───── MATERIAL FOR THIS EXERCISE ─────

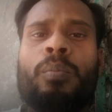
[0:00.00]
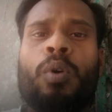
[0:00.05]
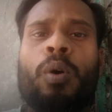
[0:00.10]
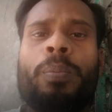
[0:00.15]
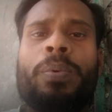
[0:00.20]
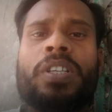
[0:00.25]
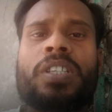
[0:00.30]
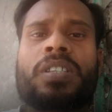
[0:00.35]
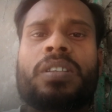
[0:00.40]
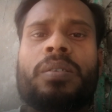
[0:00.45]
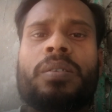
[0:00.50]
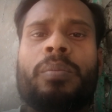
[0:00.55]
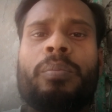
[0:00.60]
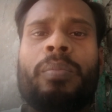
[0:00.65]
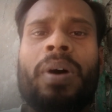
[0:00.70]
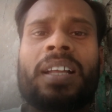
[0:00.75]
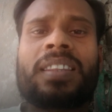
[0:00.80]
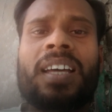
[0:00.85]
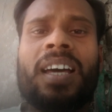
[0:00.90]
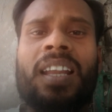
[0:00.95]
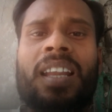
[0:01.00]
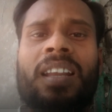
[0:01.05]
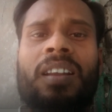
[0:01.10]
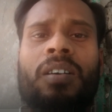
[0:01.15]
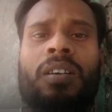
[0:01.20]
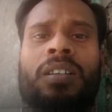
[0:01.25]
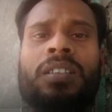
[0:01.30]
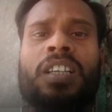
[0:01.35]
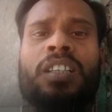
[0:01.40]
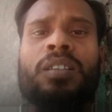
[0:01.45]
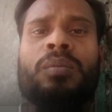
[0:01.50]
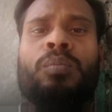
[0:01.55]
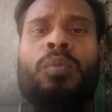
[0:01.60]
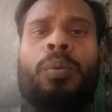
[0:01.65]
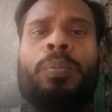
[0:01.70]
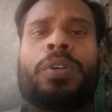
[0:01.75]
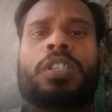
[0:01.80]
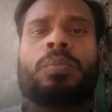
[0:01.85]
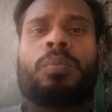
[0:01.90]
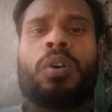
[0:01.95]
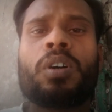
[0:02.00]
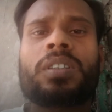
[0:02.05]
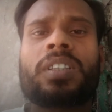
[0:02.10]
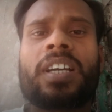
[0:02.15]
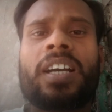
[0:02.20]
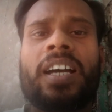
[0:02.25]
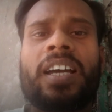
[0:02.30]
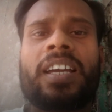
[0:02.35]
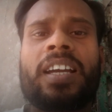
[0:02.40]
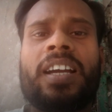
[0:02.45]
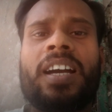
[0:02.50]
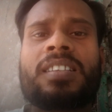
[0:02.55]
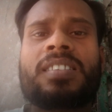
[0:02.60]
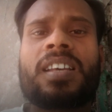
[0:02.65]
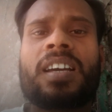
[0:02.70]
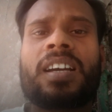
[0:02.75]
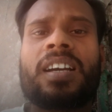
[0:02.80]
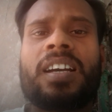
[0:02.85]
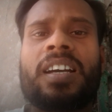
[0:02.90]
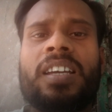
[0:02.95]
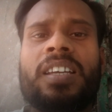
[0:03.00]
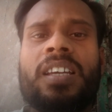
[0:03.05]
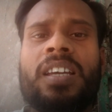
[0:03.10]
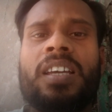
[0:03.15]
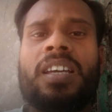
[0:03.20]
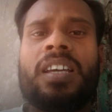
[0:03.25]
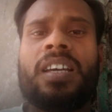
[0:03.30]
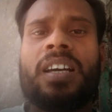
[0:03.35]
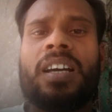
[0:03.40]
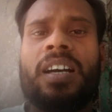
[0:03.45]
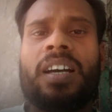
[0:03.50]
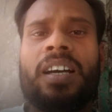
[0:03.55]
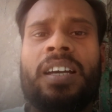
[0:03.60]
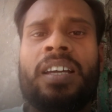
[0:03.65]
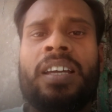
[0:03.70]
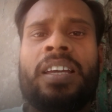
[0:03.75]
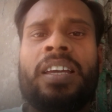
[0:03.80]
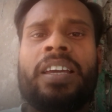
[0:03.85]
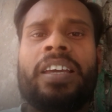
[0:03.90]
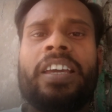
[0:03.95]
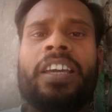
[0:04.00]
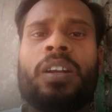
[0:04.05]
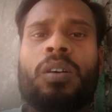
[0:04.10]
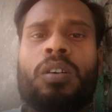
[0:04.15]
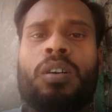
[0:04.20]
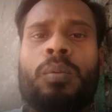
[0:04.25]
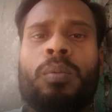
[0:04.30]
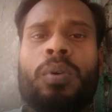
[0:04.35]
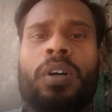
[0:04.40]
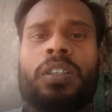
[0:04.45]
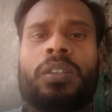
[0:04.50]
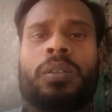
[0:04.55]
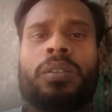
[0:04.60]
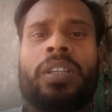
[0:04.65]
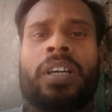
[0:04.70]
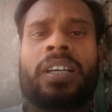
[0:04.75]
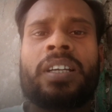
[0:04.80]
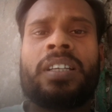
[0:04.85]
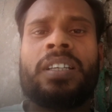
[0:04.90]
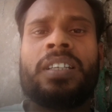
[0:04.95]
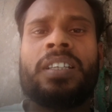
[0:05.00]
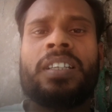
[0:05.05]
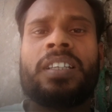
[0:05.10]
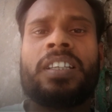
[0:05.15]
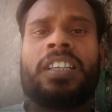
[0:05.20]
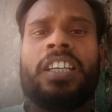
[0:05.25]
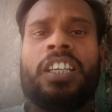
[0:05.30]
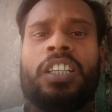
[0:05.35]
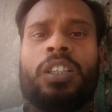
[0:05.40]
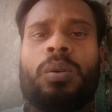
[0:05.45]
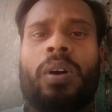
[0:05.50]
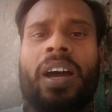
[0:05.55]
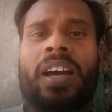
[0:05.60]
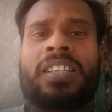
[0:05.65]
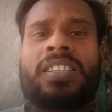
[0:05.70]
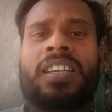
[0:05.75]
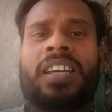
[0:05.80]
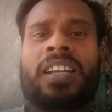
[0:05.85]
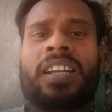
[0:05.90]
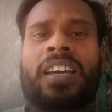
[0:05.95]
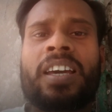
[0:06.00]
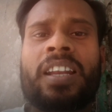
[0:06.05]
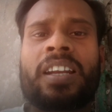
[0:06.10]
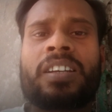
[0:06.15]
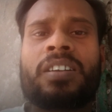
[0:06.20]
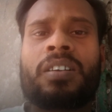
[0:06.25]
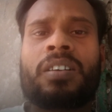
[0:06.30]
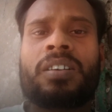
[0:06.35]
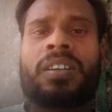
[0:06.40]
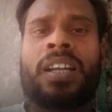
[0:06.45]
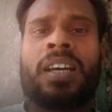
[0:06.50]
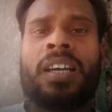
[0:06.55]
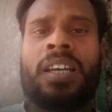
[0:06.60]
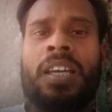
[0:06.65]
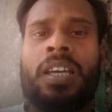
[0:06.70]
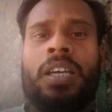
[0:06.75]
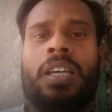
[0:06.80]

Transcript: মফিজ মাতাল অর্থাৎ মফিজ মদ খায় গাঁজা খায় হ্যাঁ এরকম হয়তো দেখেননি কিন্তু আজকের ক্যারেক্টারটা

─────

## EXERCISE OBJECTIVE:
Keep every word of the records exact as you write them out, but drop the pictures.

## RESPONSE TO THIS TASK:
[0:00.00]
[0:00.05]
[0:00.10]
[0:00.15]
[0:00.20]
[0:00.25]
[0:00.30]
[0:00.35]
[0:00.40]
[0:00.45]
[0:00.50]
[0:00.55]
[0:00.60]
[0:00.65]
[0:00.70]
[0:00.75]
[0:00.80]
[0:00.85]
[0:00.90]
[0:00.95]
[0:01.00]
[0:01.05]
[0:01.10]
[0:01.15]
[0:01.20]
[0:01.25]
[0:01.30]
[0:01.35]
[0:01.40]
[0:01.45]
[0:01.50]
[0:01.55]
[0:01.60]
[0:01.65]
[0:01.70]
[0:01.75]
[0:01.80]
[0:01.85]
[0:01.90]
[0:01.95]
[0:02.00]
[0:02.05]
[0:02.10]
[0:02.15]
[0:02.20]
[0:02.25]
[0:02.30]
[0:02.35]
[0:02.40]
[0:02.45]
[0:02.50]
[0:02.55]
[0:02.60]
[0:02.65]
[0:02.70]
[0:02.75]
[0:02.80]
[0:02.85]
[0:02.90]
[0:02.95]
[0:03.00]
[0:03.05]
[0:03.10]
[0:03.15]
[0:03.20]
[0:03.25]
[0:03.30]
[0:03.35]
[0:03.40]
[0:03.45]
[0:03.50]
[0:03.55]
[0:03.60]
[0:03.65]
[0:03.70]
[0:03.75]
[0:03.80]
[0:03.85]
[0:03.90]
[0:03.95]
[0:04.00]
[0:04.05]
[0:04.10]
[0:04.15]
[0:04.20]
[0:04.25]
[0:04.30]
[0:04.35]
[0:04.40]
[0:04.45]
[0:04.50]
[0:04.55]
[0:04.60]
[0:04.65]
[0:04.70]
[0:04.75]
[0:04.80]
[0:04.85]
[0:04.90]
[0:04.95]
[0:05.00]
[0:05.05]
[0:05.10]
[0:05.15]
[0:05.20]
[0:05.25]
[0:05.30]
[0:05.35]
[0:05.40]
[0:05.45]
[0:05.50]
[0:05.55]
[0:05.60]
[0:05.65]
[0:05.70]
[0:05.75]
[0:05.80]
[0:05.85]
[0:05.90]
[0:05.95]
[0:06.00]
[0:06.05]
[0:06.10]
[0:06.15]
[0:06.20]
[0:06.25]
[0:06.30]
[0:06.35]
[0:06.40]
[0:06.45]
[0:06.50]
[0:06.55]
[0:06.60]
[0:06.65]
[0:06.70]
[0:06.75]
[0:06.80]

Transcript: মফিজ মাতাল অর্থাৎ মফিজ মদ খায় গাঁজা খায় হ্যাঁ এরকম হয়তো দেখেননি কিন্তু আজকের ক্যারেক্টারটা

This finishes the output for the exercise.